I’m not an advocate of breaks as they do not solve anything. They tend to be a way of putting off problems rather than sorting through them. I have always figured that you can’t take breaks out of your other relationships – you can’t stop being a sister, and daughter, a mother, a friend (unless, I suppose, you’re not a particularly good friend) and you can’t stop being a wife you say the vow. So why then when people are dating do they consider taking a break from the relationship to be the tool that will fix everything? You can re-evaluate your feelings from within the relationship. A break is, in my opinion, a stepping stone to breaking up. Which sounds quite a lot like what your friends think you should be doing, and I can’t help but agree with them. You ask if this is an issue of co-dependence, but I feel it is more likely an issue of you repeatedly dating the same kind of man. Have you considered that you might be “dating down,” or lowering your standards dramatically because you don’t realize your worth? Might you suffer from low self-esteem? Staying in a relationship for fear of change is not a good reason to stay.

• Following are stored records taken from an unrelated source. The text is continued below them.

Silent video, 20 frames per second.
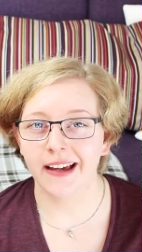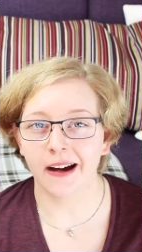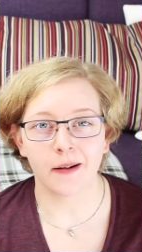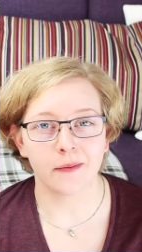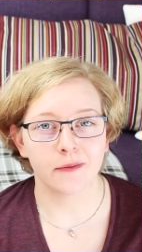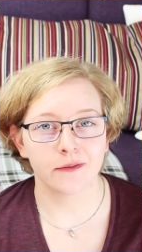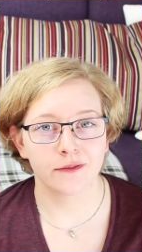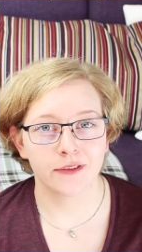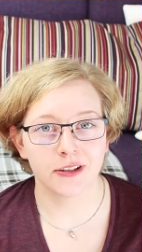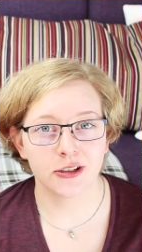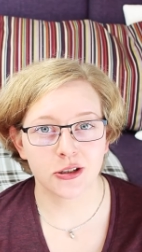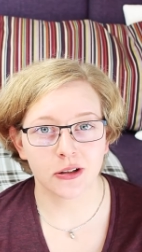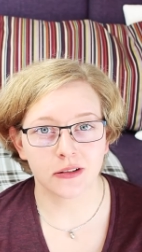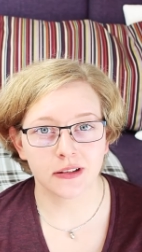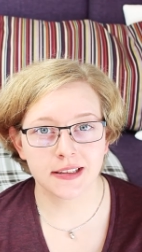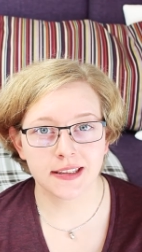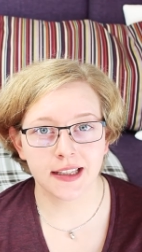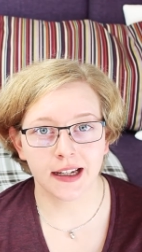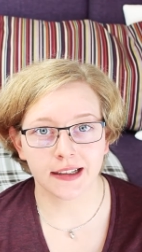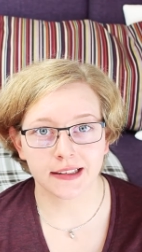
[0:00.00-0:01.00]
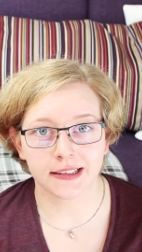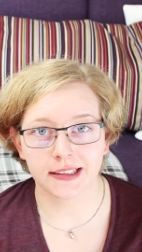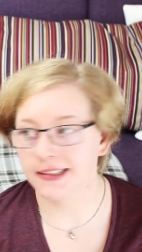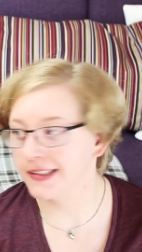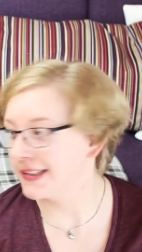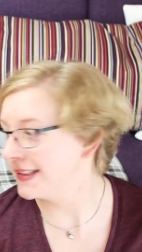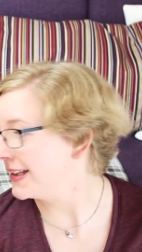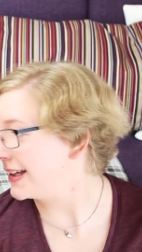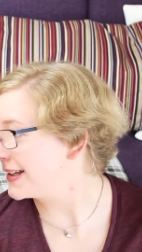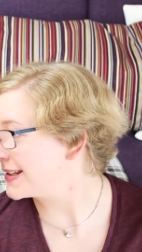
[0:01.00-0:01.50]
Ja, wie schon gesagt,
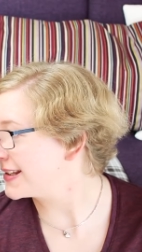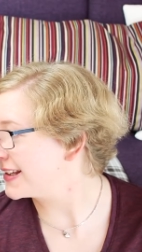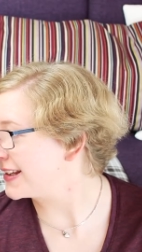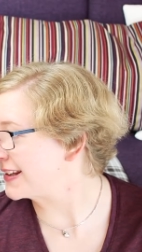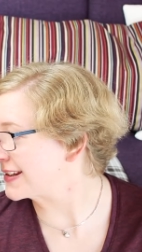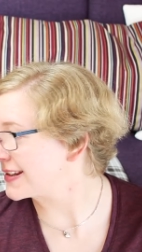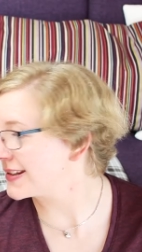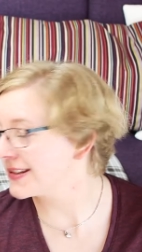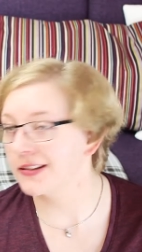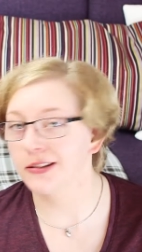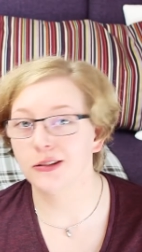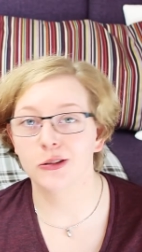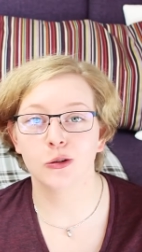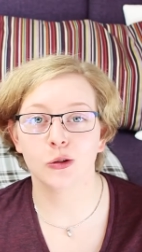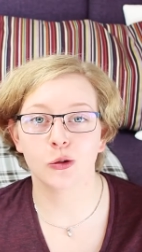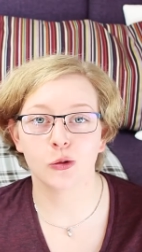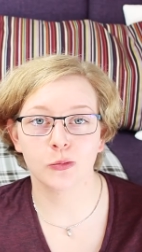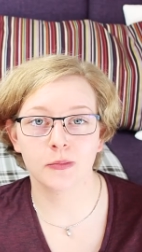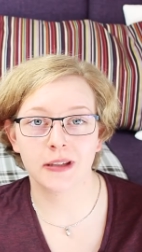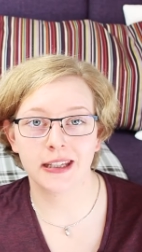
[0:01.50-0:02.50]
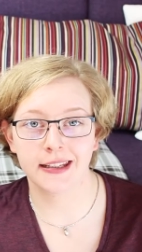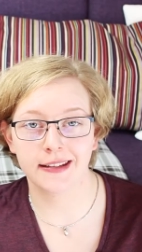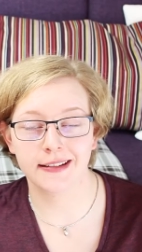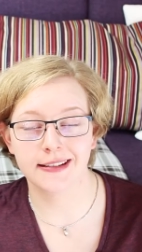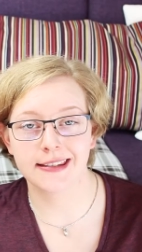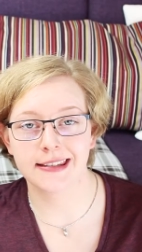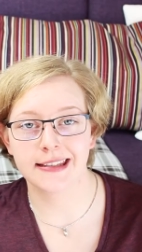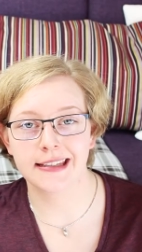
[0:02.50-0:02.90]
das ist Nomi.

I completely understand that you want assurances of a future, you want to see him making an effort, and you don’t want to be in a long distance relationship forever. That’s entirely reasonable and after three years of patience, he owes the relationship and himself that much. I suggest talking to him. Tell him you can’t wait forever and you won’t carry this relationship for him anymore. Set a period of time, either openly or just in your mind, beyond which if he hasn’t found a job and demonstrated his ability to work steadily you will move on from this relationship because a man who can’t look after himself can’t look after you or any future children, and we all need to have someone to rely on from time to time.

I want you to know I am deeply sorry for the loss of your mother, the pain and shock that would have caused you and that I sympathize with how hard life can be living with a disability, but you need to know that you are not broken. You are worthy and valuable and should be treasured. It is worth holding out for a relationship with someone who can see that and will put in the effort to show it to you too.